Hulababy Mon 22-Jun-09 22:21:13

I started as a TA in January. Whilst I know all the first names f the children I work with I actually don't know all the surnames - have never been givena full list formally and have never actually needed to know the surnames.

I have no idea what the parents surnames are or if they are Miss, Mrs or Ms (in the case f mums) or if they have the same name as the child. Infact many of our grown ups that come in in a morning are not parents - they may be childminders, carers, grandparents, friends, etc.

I don't think I should be expected to know every parent/grown ups name who coes into the classroom.

Mind you I also wouldn't refer to a parent in the playground as mum - as you'd get loads of people turning round and not necessarily the grown up you want!

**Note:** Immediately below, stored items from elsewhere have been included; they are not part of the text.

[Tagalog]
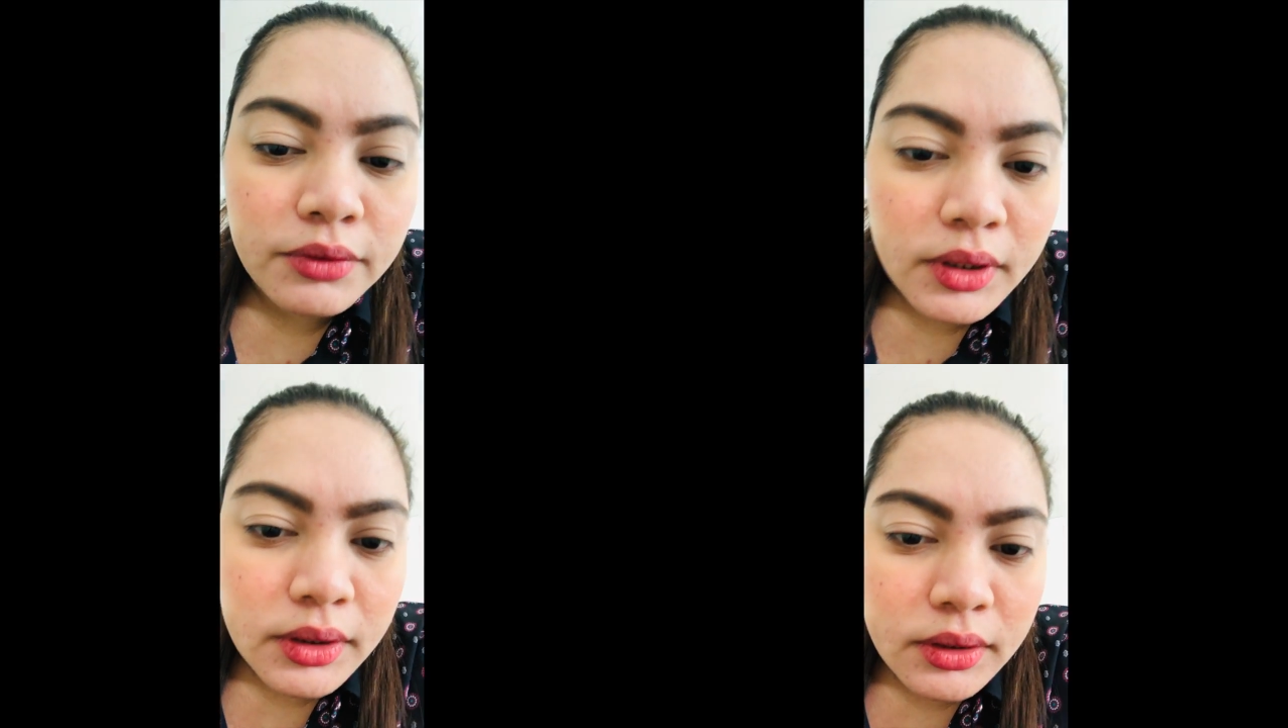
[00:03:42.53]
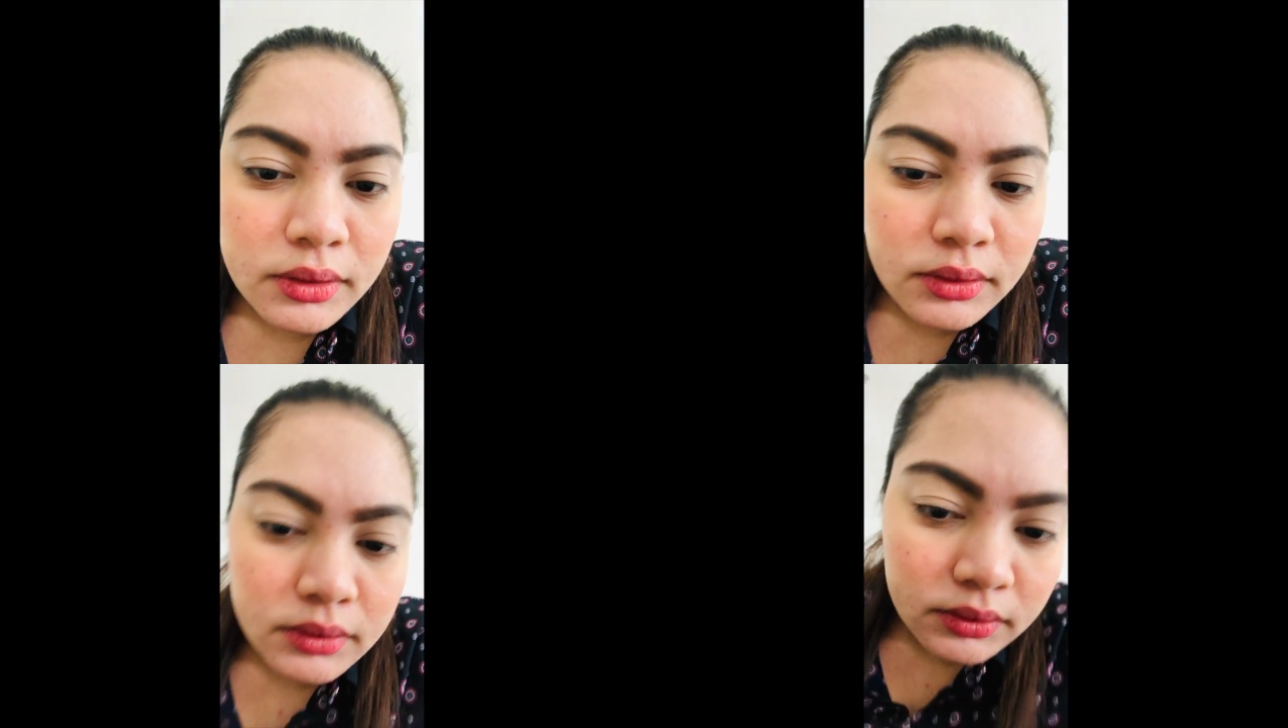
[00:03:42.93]

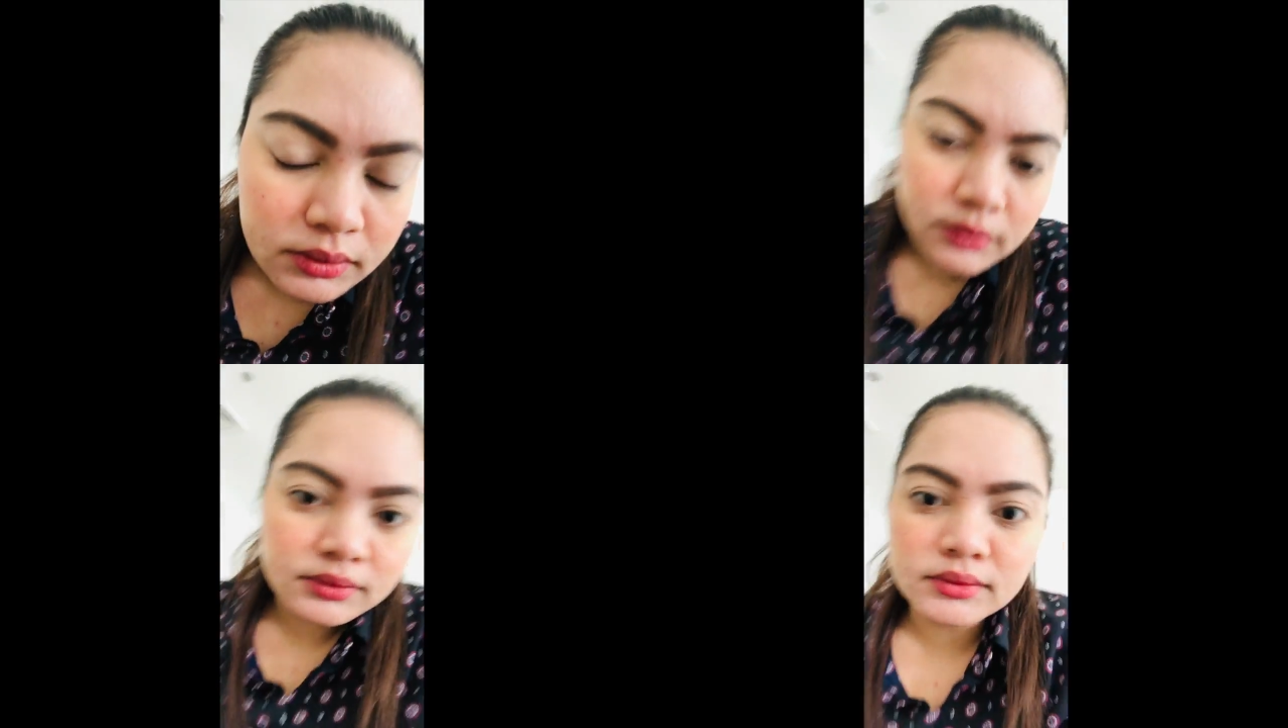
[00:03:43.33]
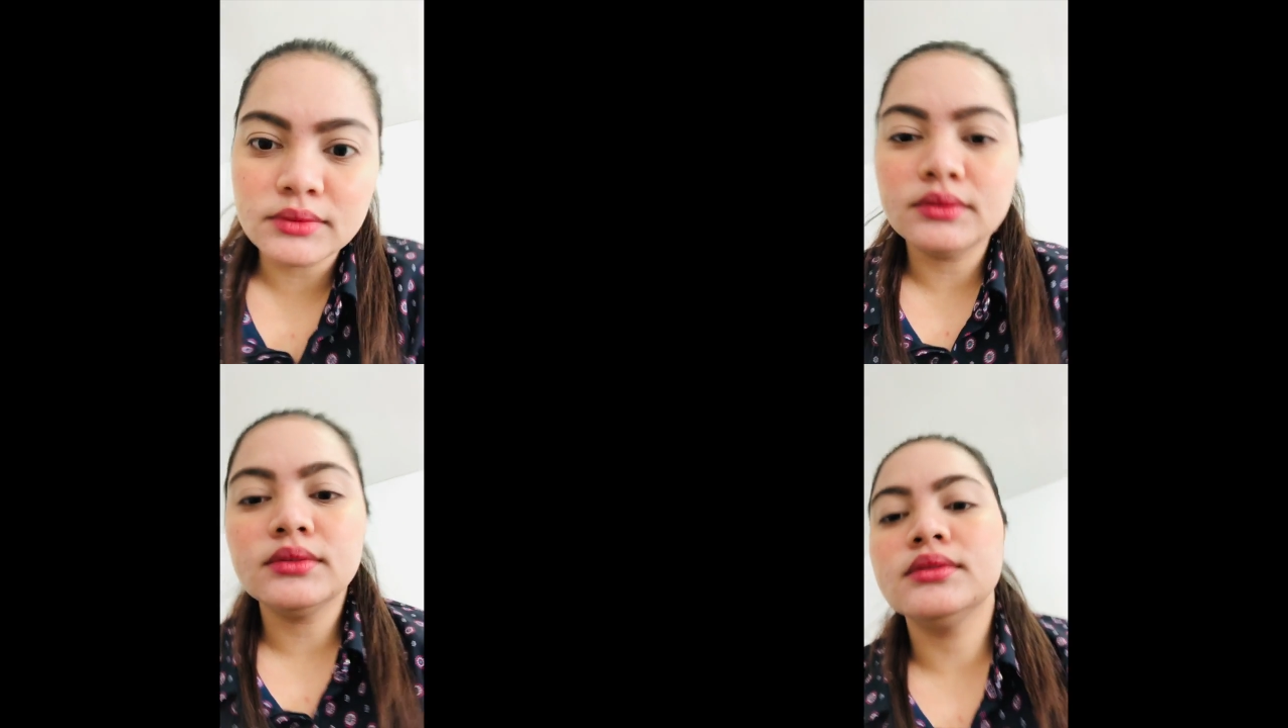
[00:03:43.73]
final
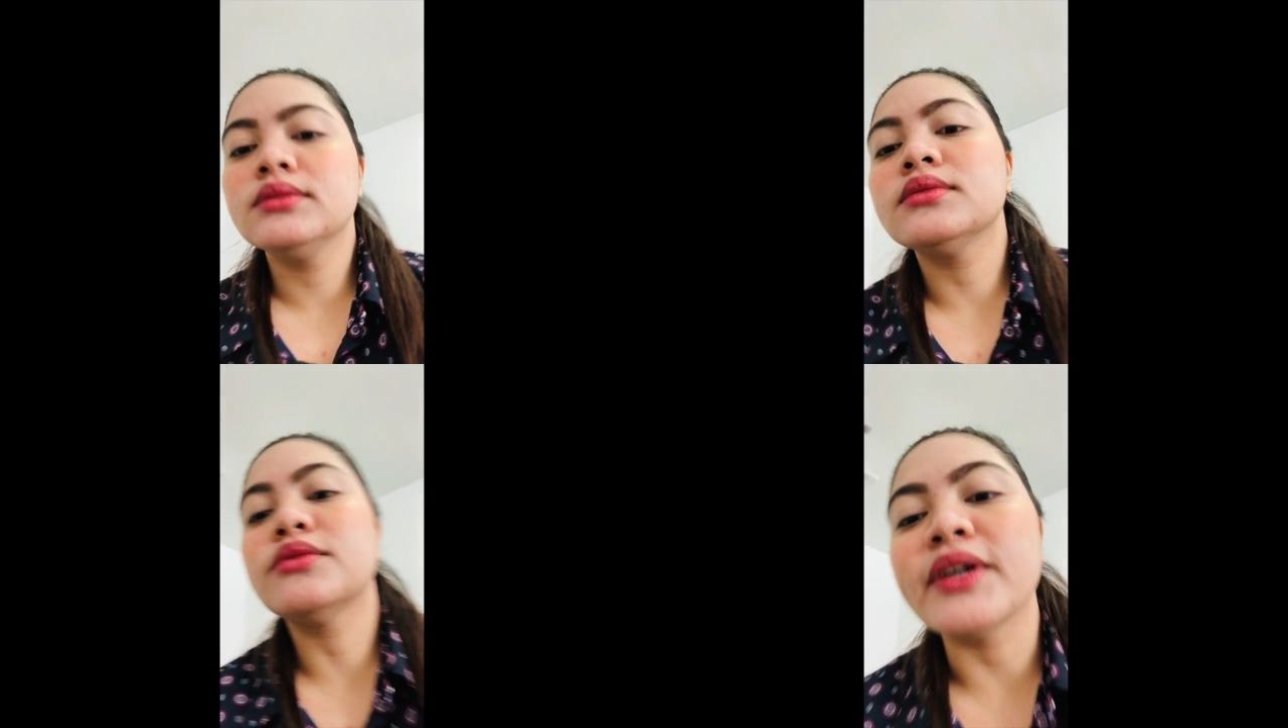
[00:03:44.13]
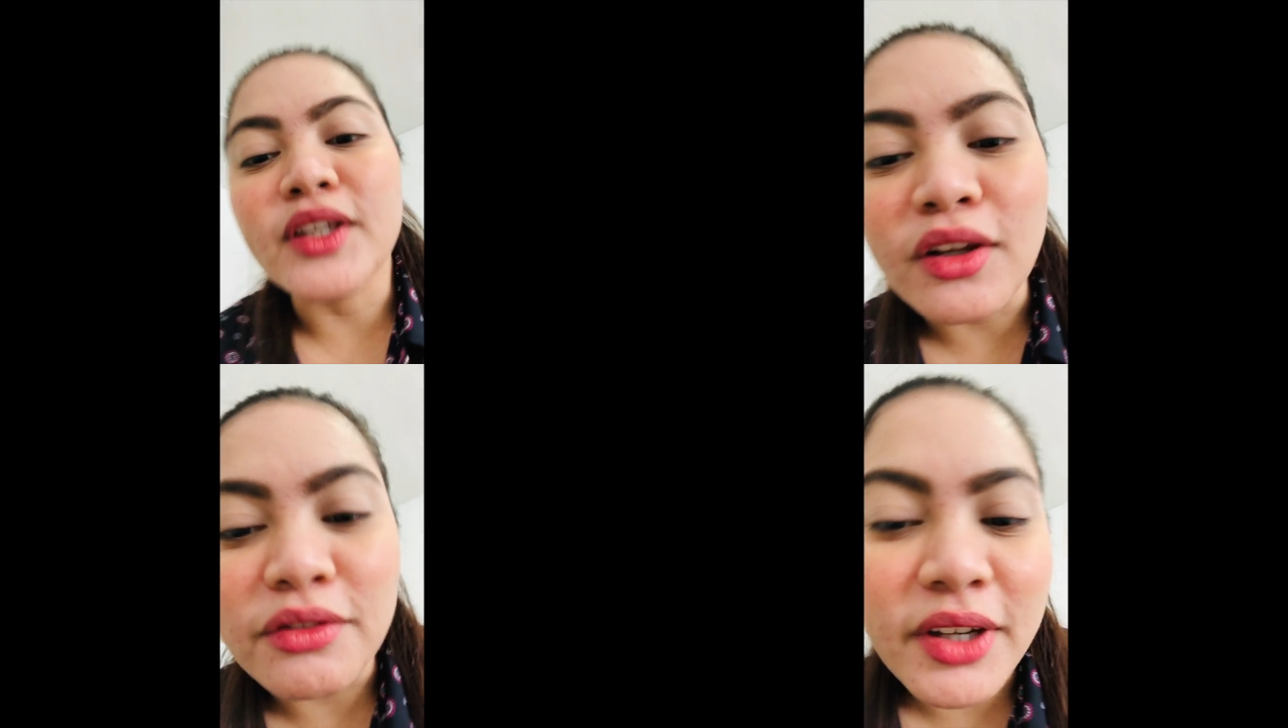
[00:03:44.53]

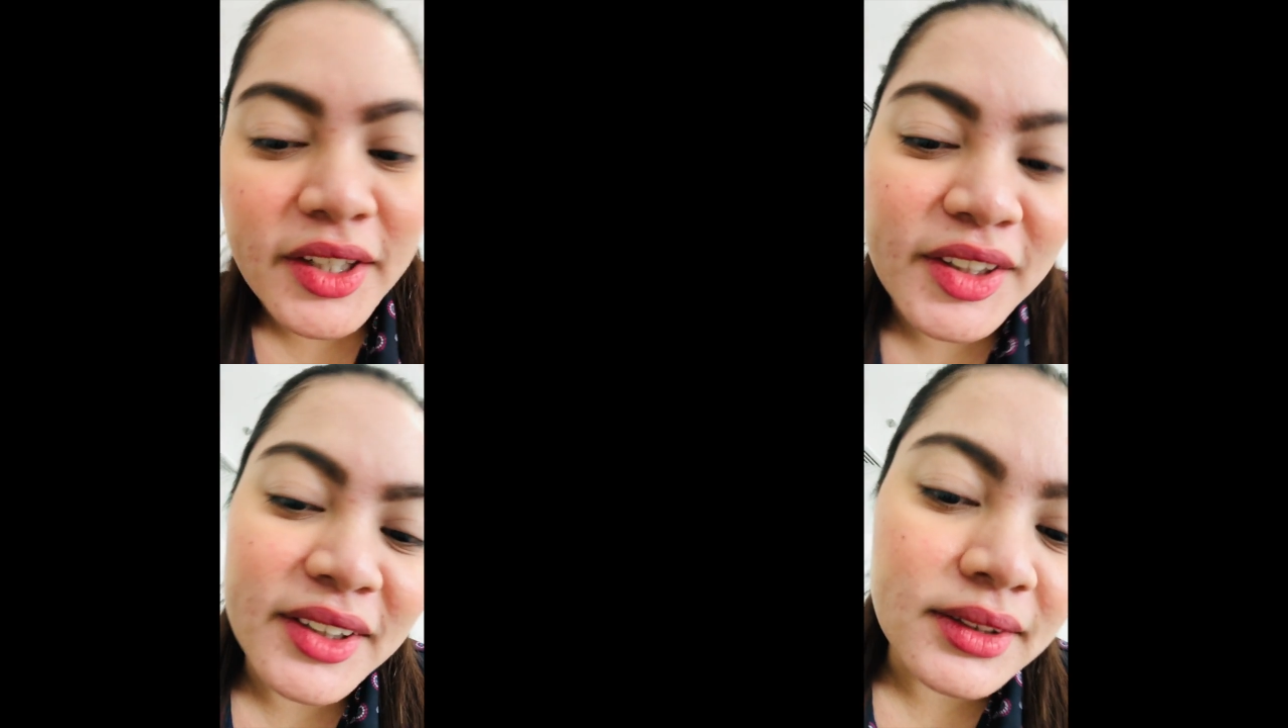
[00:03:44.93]
final final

I manage to avoid names altogether!

hatesponge Mon 22-Jun-09 22:21:15


this pisses me off beyond belief.

I would far rather someone called me Mrs ---- using my DS's surname despite the fact I am not and never have been a Mrs, and that DS surname is his dads not mine.

But that to me is much less annoying than just being called Mum by anyone other than my DCs.

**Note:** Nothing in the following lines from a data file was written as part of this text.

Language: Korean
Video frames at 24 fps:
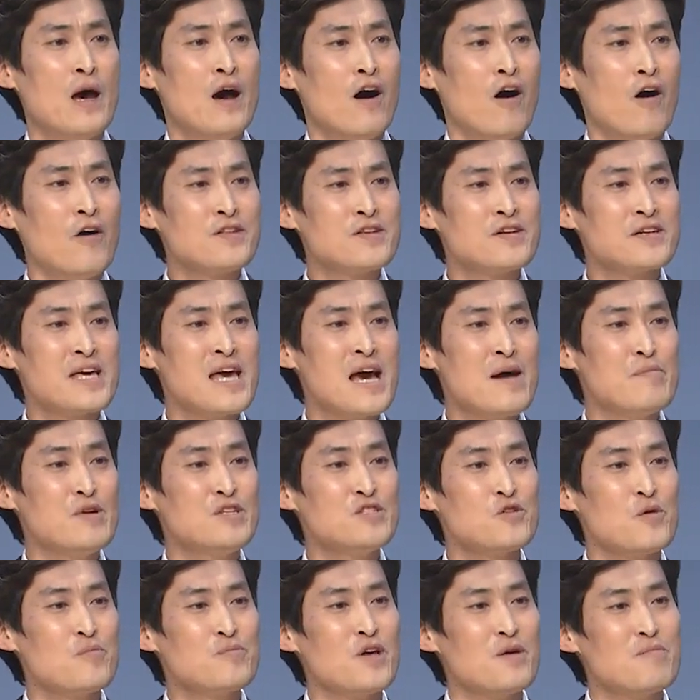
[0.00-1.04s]
어떻게 하면
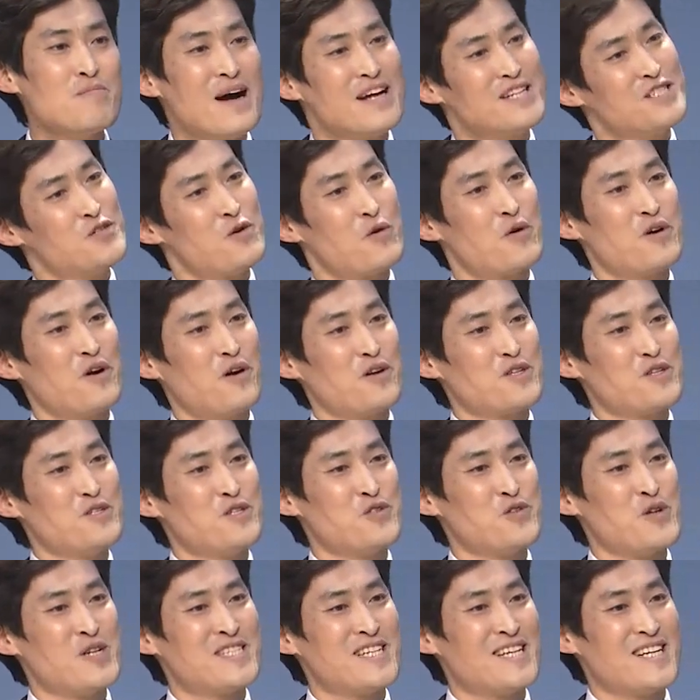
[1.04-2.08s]
좀 더 만족을 얻을
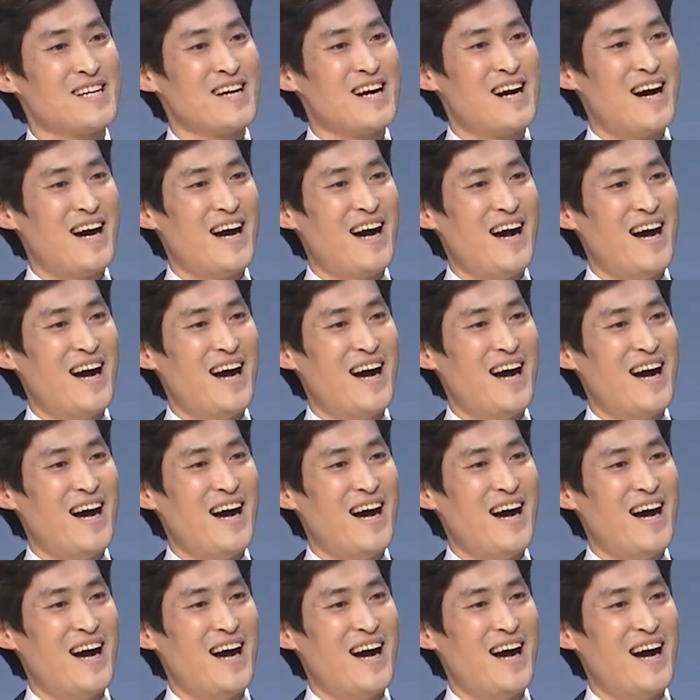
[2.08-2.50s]
수 있을까?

I am sometimes called (DSs name) mum which doesnt annoy me as much, its the use of the mum word on its own I find irritating.

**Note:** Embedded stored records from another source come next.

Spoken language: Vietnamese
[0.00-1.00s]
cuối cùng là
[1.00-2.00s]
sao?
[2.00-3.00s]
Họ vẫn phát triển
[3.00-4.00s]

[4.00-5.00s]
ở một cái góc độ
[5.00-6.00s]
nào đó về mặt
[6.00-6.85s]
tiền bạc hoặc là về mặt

And I cant think of ever having heard anyone saying Dad in this way...........

Hulababy Mon 22-Jun-09 22:22:27

Personally it has never bother me to be referred to as DD's mum - when at school or at the doctors, etc I am there in the capacity of mum anyway.

lockets Mon 22-Jun-09 22:22:43

Message withdrawn

Ivykaty44 Mon 22-Jun-09 22:23:20

But what if you have a different name from your dd - then they get it all wrong and you are actually Mrs xxx not Mrs yyy.

Easier to call you nothing and not offend - only they did.

i know a nurse who is very careful not to asume names or relationships because so often things are not as you think and it can lead to confusion so best to be neutral.

kitkatqueen Mon 22-Jun-09 22:29:54

If it irritates you this much then either tell the school or in future ignore the person who is calling you MUM. When my dd was hospitalised it didn't even register that I was being referred to as MUM all the time until afterwards - It just wasn't important.

IneedacleanerIamalazyslattern Mon 22-Jun-09 22:43:00

It does irritate me a well but at the Moment I am Miss M, the children are A and B F which they will be as long as they choose to be and in a few weeks I will be Mrs B and I also don't expect teachers and TA's to remember all us mum's first names either. So it is probably a safer bet to just call me mum as that title isn't going to change.

When DS was in hospital it did start to grate but I can understand it.
In school or similar surroundings I tend to get A or B's mum rather than just mum anyway.

scaryteacher Mon 22-Jun-09 22:43:24

What's really scary is when you're teaching year 10s and they call you Mum instead of Mrs S, or Miss. They don't half blush and I wince as I am indeed old enough to be the mother of a Year 10, or a post graduate for that matter.

scaryteacher Mon 22-Jun-09 22:43:35

What's really scary is when you're teaching year 10s and they call you Mum instead of Mrs S, or Miss. They don't half blush and I wince as I am indeed old enough to be the mother of a Year 10, or a post graduate for that matter.